• [ABOUT THIS EXERCISE] A faithful repeat of all the records, with no image kept, is the required answer.

• [THE DATA]
[Start of Attachment]
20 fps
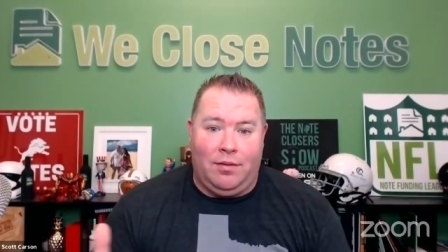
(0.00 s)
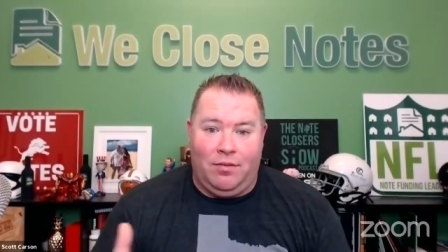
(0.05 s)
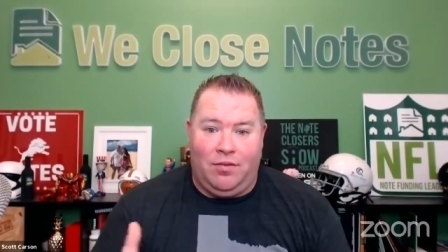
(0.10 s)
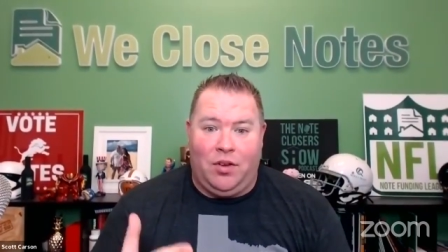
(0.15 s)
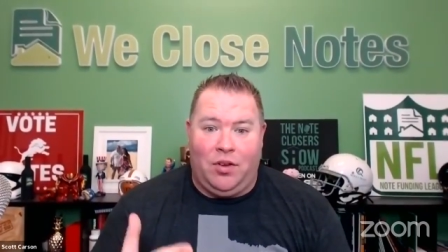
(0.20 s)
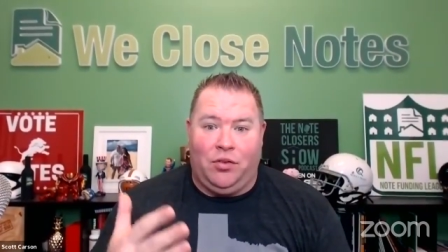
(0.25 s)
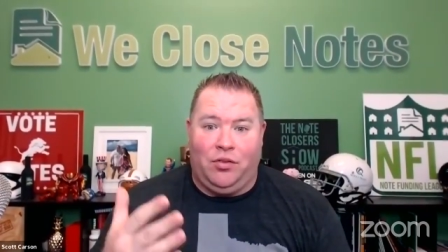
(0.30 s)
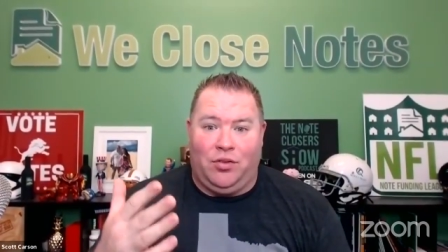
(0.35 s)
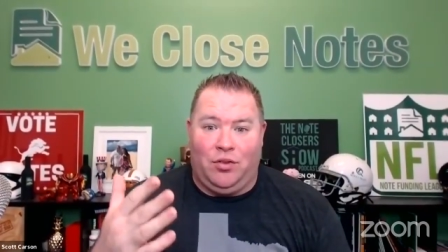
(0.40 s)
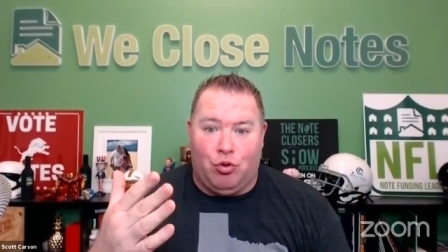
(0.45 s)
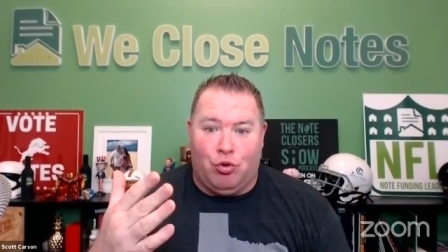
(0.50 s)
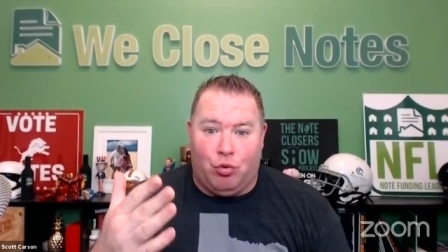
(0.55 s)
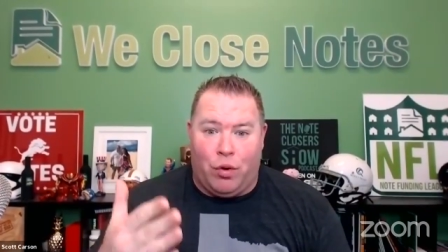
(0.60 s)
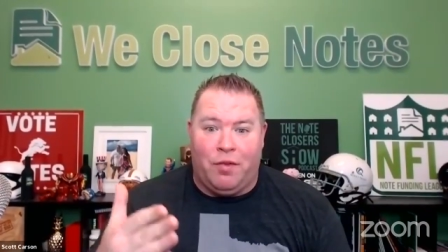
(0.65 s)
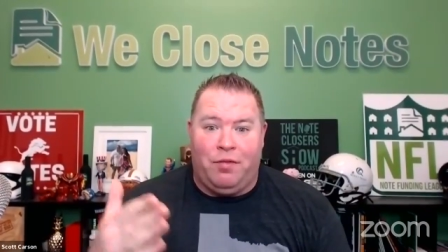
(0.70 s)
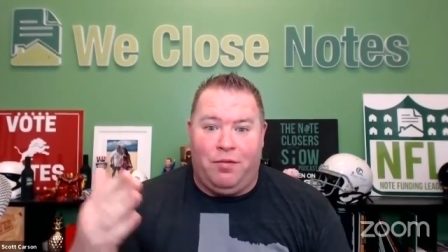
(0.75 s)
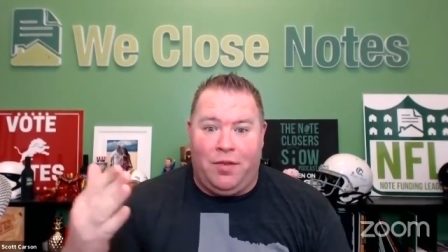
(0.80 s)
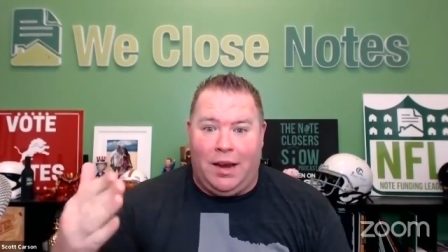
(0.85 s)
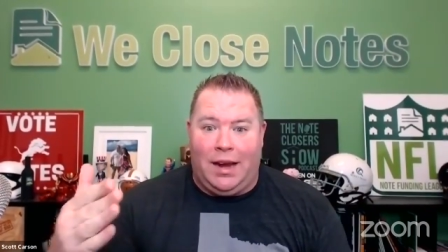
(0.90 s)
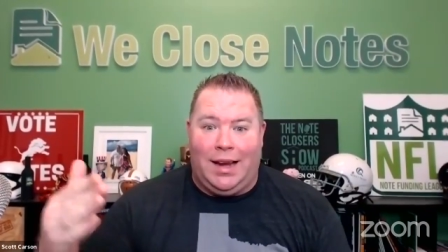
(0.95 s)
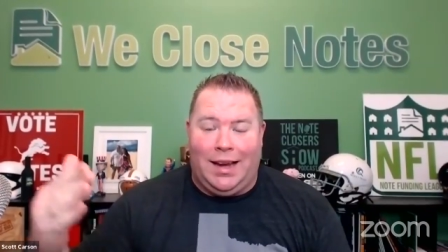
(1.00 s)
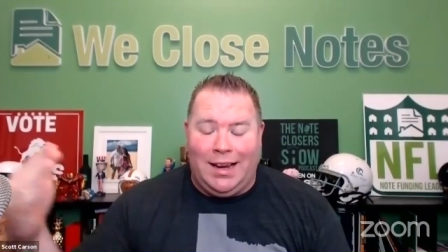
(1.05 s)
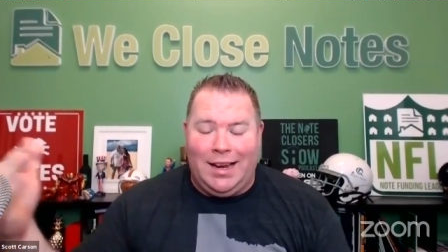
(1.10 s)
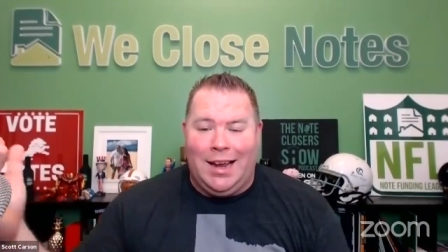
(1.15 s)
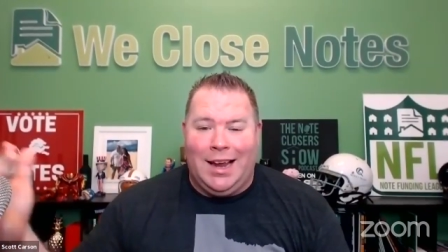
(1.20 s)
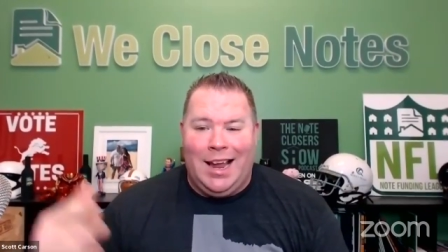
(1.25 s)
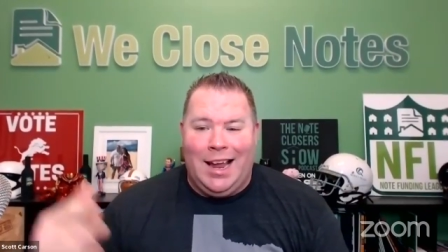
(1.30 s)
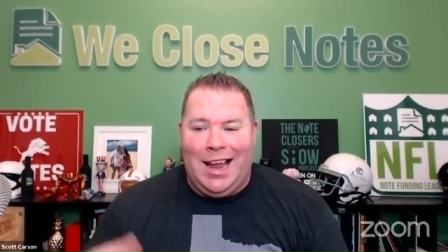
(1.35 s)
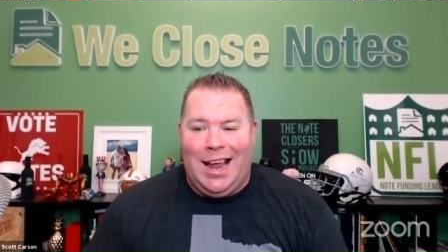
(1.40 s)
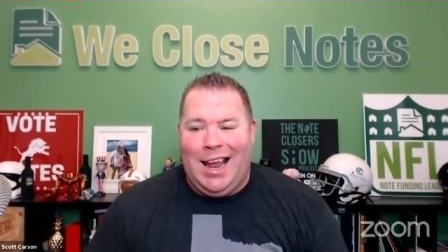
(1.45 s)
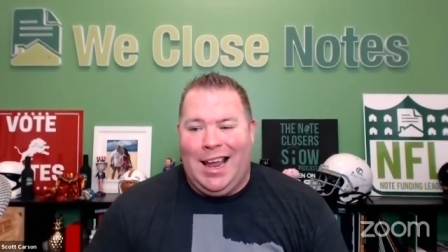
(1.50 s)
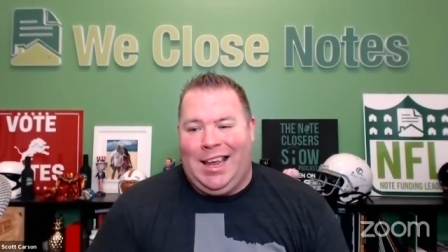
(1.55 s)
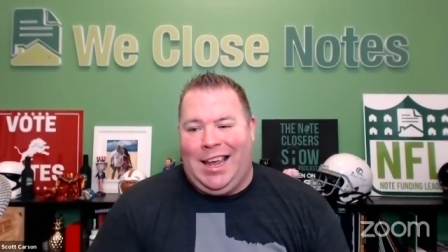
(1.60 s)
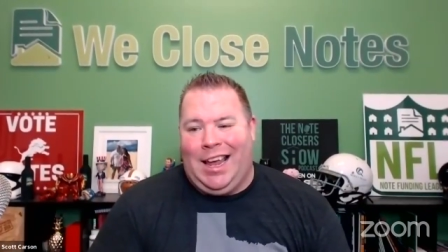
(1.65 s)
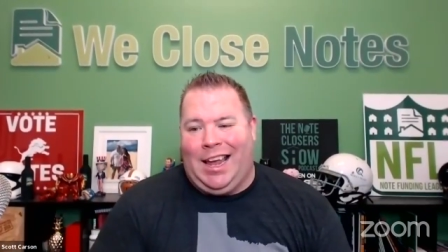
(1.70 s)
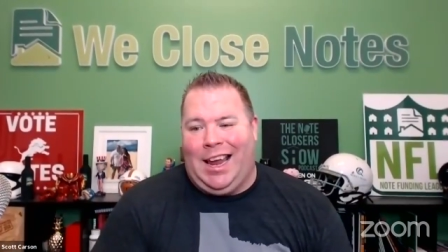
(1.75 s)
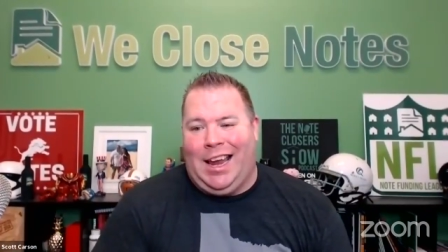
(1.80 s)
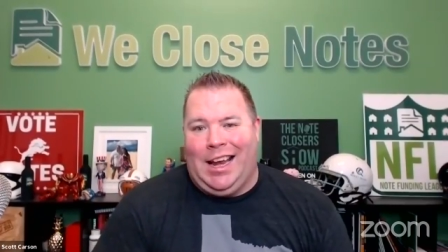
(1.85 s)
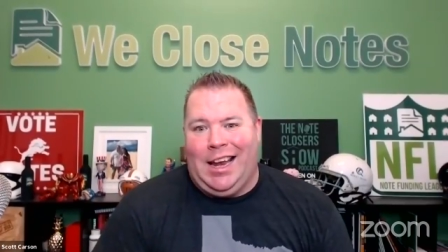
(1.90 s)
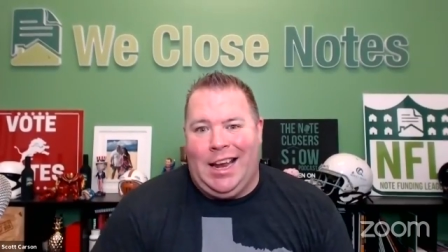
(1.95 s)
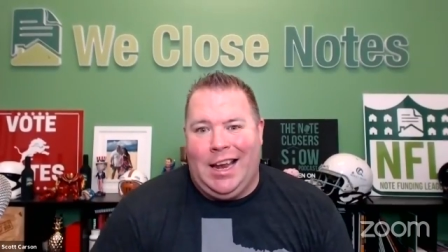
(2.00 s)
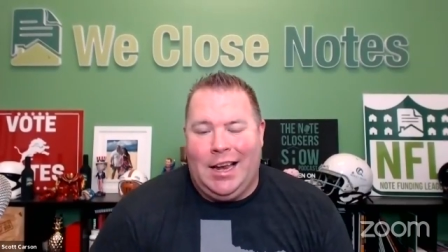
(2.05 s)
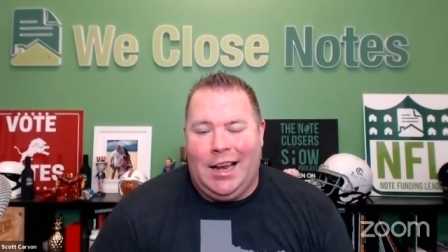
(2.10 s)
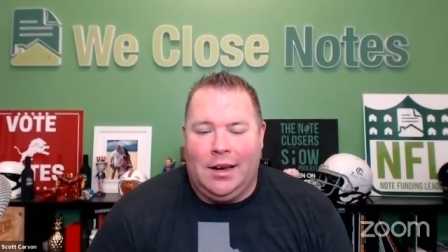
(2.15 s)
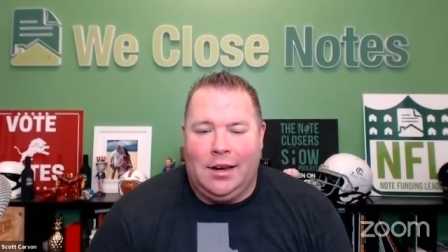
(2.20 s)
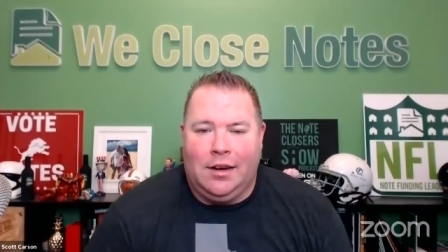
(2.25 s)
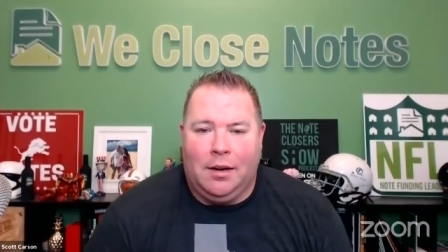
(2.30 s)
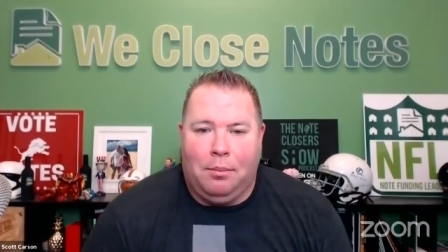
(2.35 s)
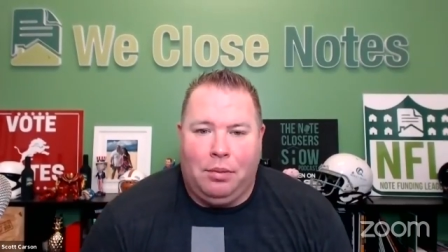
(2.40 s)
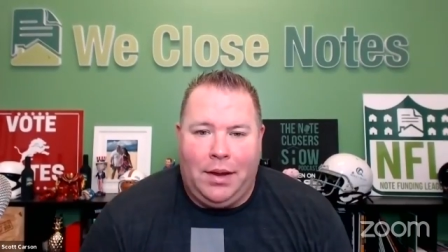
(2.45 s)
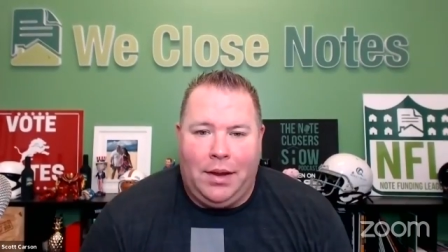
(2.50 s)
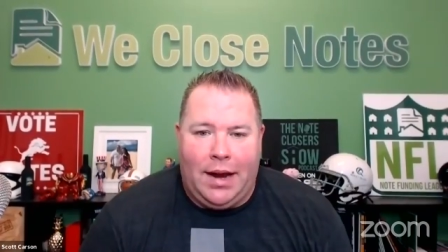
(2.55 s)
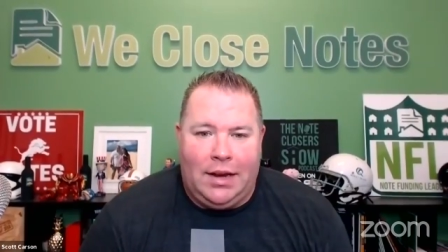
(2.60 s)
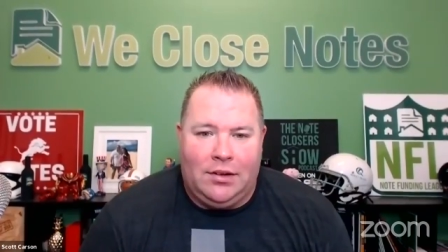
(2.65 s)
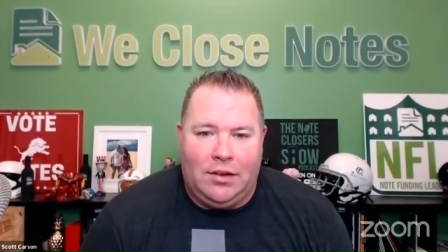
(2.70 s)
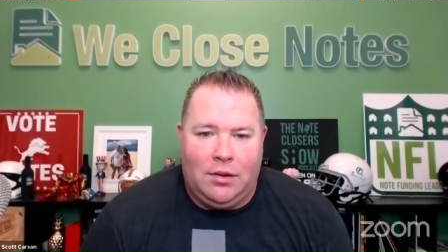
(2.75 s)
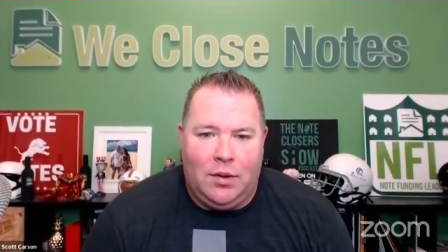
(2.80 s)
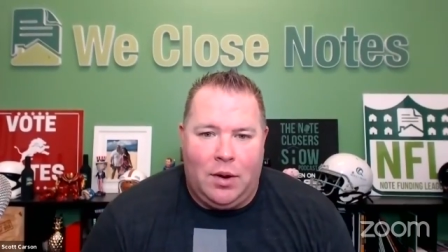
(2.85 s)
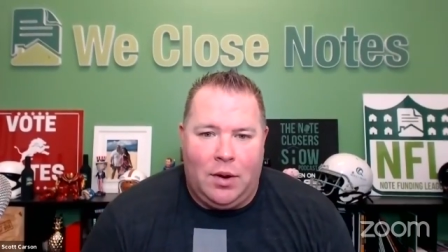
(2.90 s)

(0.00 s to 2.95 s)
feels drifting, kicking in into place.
[End of Attachment]
• [WRITTEN ANSWER]
20 fps
(0.00 s)
(0.05 s)
(0.10 s)
(0.15 s)
(0.20 s)
(0.25 s)
(0.30 s)
(0.35 s)
(0.40 s)
(0.45 s)
(0.50 s)
(0.55 s)
(0.60 s)
(0.65 s)
(0.70 s)
(0.75 s)
(0.80 s)
(0.85 s)
(0.90 s)
(0.95 s)
(1.00 s)
(1.05 s)
(1.10 s)
(1.15 s)
(1.20 s)
(1.25 s)
(1.30 s)
(1.35 s)
(1.40 s)
(1.45 s)
(1.50 s)
(1.55 s)
(1.60 s)
(1.65 s)
(1.70 s)
(1.75 s)
(1.80 s)
(1.85 s)
(1.90 s)
(1.95 s)
(2.00 s)
(2.05 s)
(2.10 s)
(2.15 s)
(2.20 s)
(2.25 s)
(2.30 s)
(2.35 s)
(2.40 s)
(2.45 s)
(2.50 s)
(2.55 s)
(2.60 s)
(2.65 s)
(2.70 s)
(2.75 s)
(2.80 s)
(2.85 s)
(2.90 s)

(0.00 s to 2.95 s)
feels drifting, kicking in into place.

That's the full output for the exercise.